So I got talking to this lady I visit every now and then when I feel my chest is heavy and stuff in general, she is separated from her husband, but an all round wholesome person. Here is what she had to say about relationships entry:
She said that when she met her husband, it was sparks all over, like ‘driver ya marato bula letsikangope moya o tsene’ type of love. She had me grinning because I am a sucker for a good and true love story, even when it has nothing to do with me.
She said the first red flag she ignored was when her husband insisted they get land near his parents’ house (her in-laws). I saw nothing wrong here because a wife leaves her family to form part of her husband’s family moes? Well I was wrong.
She explained that sure, it is well to live in your husband’s home, but he has to move out and take you (wife) with, and it should not be anywhere near his parents’ house or yours (wife) because when there is smoke, you have no choice but to sit there and fix stuff
In addition to that, you do not have bias family causing unnecessary noise, bringing more trouble than necessary in the marriage. She also said all mothers in law will always protect their sons when it comes down to the wire, no matter how good. Valid point here.
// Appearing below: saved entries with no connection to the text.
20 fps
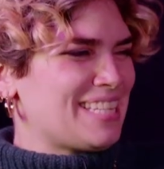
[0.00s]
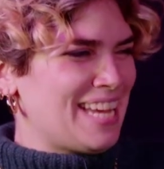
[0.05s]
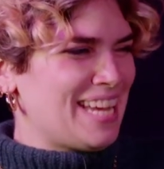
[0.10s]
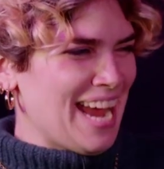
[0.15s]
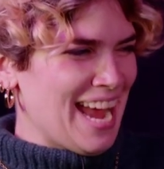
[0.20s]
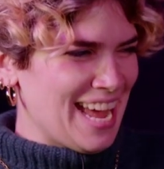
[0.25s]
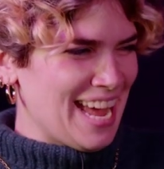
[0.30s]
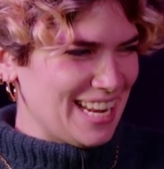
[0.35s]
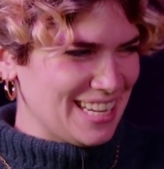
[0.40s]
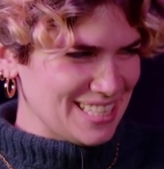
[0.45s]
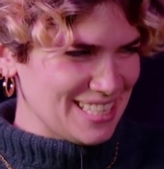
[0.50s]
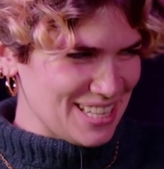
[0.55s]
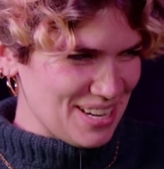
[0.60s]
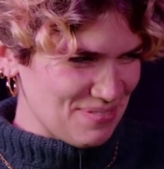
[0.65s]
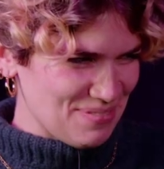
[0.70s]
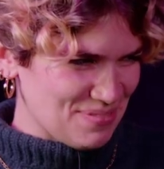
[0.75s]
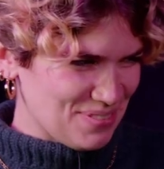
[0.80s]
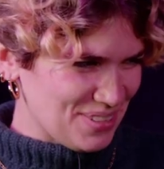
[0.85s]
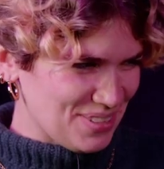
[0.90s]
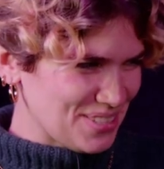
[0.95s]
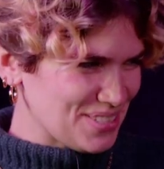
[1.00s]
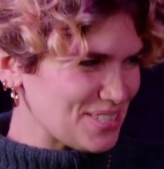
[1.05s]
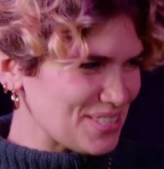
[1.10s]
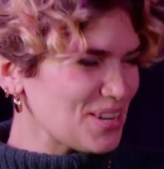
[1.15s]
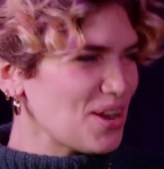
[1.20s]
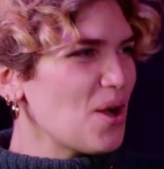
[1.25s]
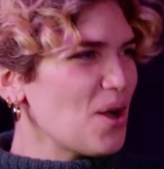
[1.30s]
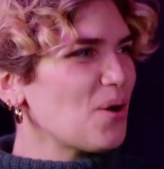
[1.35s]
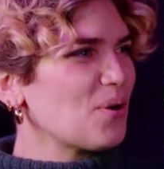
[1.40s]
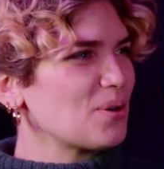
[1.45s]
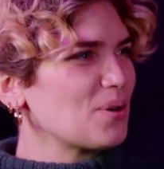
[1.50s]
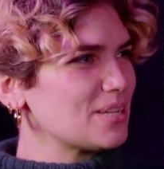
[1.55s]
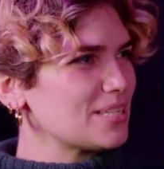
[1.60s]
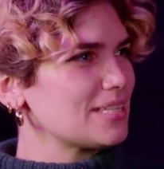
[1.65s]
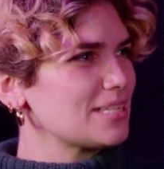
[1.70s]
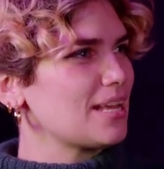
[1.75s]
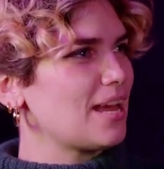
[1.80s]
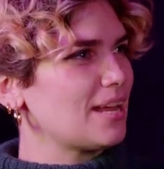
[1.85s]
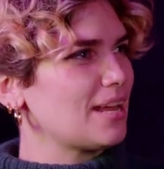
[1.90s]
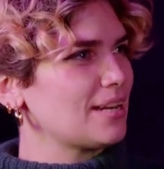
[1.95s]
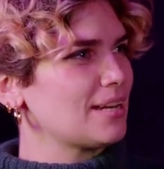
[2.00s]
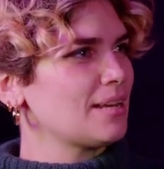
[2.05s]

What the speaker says: stand up first or a son?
2nd red flag came when they bought land to start building, and the husband insisted that it be registered under her name because that absolved him from any responsibility. He has nothing to fight for should things go sour.
So, imagine if they had gotten land next to his parents, in his name, or parents’ name, and there came a rough patch? She would have no ground to stand on or much to fight for? She’d have to pack and go back home. (Well tradition complicates this part but yeah).
Because men always act within script old as time, the husband started seeing people on the side and eventually stopped coming home. She called a family meeting, and well, gent insisted that he did not own anything in that yard so he cannot be seen as the man of the house.
Bruh!? Men menating.
Lessons after the whole story? If you are going to build something solid and long term with the love of your life, commitment should be given ground to thrive and manifest and show itself, by sharing the little things that eventually birth bigger things.
...and men always show you that they are not ready to commit by making everything about themselves or by giving you all the responsibilities. The kids will be your sole responsibility as well.